======== Study material ========

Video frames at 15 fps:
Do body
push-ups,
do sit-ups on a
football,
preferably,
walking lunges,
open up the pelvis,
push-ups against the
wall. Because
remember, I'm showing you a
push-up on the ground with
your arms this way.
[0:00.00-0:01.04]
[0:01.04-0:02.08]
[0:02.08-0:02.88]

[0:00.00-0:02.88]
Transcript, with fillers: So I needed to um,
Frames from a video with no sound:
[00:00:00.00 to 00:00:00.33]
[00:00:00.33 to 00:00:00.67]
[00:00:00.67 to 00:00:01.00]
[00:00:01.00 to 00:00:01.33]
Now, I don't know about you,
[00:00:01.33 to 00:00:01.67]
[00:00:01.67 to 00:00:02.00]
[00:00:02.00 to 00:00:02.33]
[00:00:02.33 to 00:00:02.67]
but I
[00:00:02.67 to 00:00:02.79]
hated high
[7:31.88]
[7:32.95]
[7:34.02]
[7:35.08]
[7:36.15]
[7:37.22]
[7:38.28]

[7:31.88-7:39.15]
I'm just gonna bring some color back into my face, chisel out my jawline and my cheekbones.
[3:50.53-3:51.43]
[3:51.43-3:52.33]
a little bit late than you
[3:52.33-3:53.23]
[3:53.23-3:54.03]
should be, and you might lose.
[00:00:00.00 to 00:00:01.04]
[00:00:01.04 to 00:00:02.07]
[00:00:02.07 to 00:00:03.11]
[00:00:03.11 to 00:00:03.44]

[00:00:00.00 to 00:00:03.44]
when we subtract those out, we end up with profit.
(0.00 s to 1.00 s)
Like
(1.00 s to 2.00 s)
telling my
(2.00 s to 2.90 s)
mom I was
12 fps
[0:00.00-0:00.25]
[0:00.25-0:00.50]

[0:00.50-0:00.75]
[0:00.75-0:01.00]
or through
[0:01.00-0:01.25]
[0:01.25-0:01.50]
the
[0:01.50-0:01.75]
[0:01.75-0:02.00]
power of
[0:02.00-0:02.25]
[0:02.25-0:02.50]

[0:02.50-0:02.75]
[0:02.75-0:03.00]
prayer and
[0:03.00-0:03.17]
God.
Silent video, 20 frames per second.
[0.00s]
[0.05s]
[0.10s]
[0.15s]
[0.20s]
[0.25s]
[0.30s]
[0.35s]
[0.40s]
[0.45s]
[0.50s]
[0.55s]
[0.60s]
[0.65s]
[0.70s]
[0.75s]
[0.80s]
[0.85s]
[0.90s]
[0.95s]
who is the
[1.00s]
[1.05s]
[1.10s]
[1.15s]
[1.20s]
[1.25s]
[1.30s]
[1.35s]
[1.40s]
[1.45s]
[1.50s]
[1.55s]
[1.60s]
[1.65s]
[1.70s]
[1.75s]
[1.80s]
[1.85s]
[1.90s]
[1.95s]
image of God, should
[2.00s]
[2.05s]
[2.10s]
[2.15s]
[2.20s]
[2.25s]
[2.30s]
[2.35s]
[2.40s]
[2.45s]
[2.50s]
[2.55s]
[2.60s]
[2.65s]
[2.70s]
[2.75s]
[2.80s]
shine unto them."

========

▶ What to do
Every record must be retyped so that it matches the original exactly.

▶ Answer box
Video frames at 15 fps:
Do body
push-ups,
do sit-ups on a
football,
preferably,
walking lunges,
open up the pelvis,
push-ups against the
wall. Because
remember, I'm showing you a
push-up on the ground with
your arms this way.
[0:00.00-0:01.04]
[0:01.04-0:02.08]
[0:02.08-0:02.88]

[0:00.00-0:02.88]
Transcript, with fillers: So I needed to um,
Frames from a video with no sound:
[00:00:00.00 to 00:00:00.33]
[00:00:00.33 to 00:00:00.67]
[00:00:00.67 to 00:00:01.00]
[00:00:01.00 to 00:00:01.33]
Now, I don't know about you,
[00:00:01.33 to 00:00:01.67]
[00:00:01.67 to 00:00:02.00]
[00:00:02.00 to 00:00:02.33]
[00:00:02.33 to 00:00:02.67]
but I
[00:00:02.67 to 00:00:02.79]
hated high
[7:31.88]
[7:32.95]
[7:34.02]
[7:35.08]
[7:36.15]
[7:37.22]
[7:38.28]

[7:31.88-7:39.15]
I'm just gonna bring some color back into my face, chisel out my jawline and my cheekbones.
[3:50.53-3:51.43]
[3:51.43-3:52.33]
a little bit late than you
[3:52.33-3:53.23]
[3:53.23-3:54.03]
should be, and you might lose.
[00:00:00.00 to 00:00:01.04]
[00:00:01.04 to 00:00:02.07]
[00:00:02.07 to 00:00:03.11]
[00:00:03.11 to 00:00:03.44]

[00:00:00.00 to 00:00:03.44]
when we subtract those out, we end up with profit.
(0.00 s to 1.00 s)
Like
(1.00 s to 2.00 s)
telling my
(2.00 s to 2.90 s)
mom I was
12 fps
[0:00.00-0:00.25]
[0:00.25-0:00.50]

[0:00.50-0:00.75]
[0:00.75-0:01.00]
or through
[0:01.00-0:01.25]
[0:01.25-0:01.50]
the
[0:01.50-0:01.75]
[0:01.75-0:02.00]
power of
[0:02.00-0:02.25]
[0:02.25-0:02.50]

[0:02.50-0:02.75]
[0:02.75-0:03.00]
prayer and
[0:03.00-0:03.17]
God.
Silent video, 20 frames per second.
[0.00s]
[0.05s]
[0.10s]
[0.15s]
[0.20s]
[0.25s]
[0.30s]
[0.35s]
[0.40s]
[0.45s]
[0.50s]
[0.55s]
[0.60s]
[0.65s]
[0.70s]
[0.75s]
[0.80s]
[0.85s]
[0.90s]
[0.95s]
who is the
[1.00s]
[1.05s]
[1.10s]
[1.15s]
[1.20s]
[1.25s]
[1.30s]
[1.35s]
[1.40s]
[1.45s]
[1.50s]
[1.55s]
[1.60s]
[1.65s]
[1.70s]
[1.75s]
[1.80s]
[1.85s]
[1.90s]
[1.95s]
image of God, should
[2.00s]
[2.05s]
[2.10s]
[2.15s]
[2.20s]
[2.25s]
[2.30s]
[2.35s]
[2.40s]
[2.45s]
[2.50s]
[2.55s]
[2.60s]
[2.65s]
[2.70s]
[2.75s]
[2.80s]
shine unto them."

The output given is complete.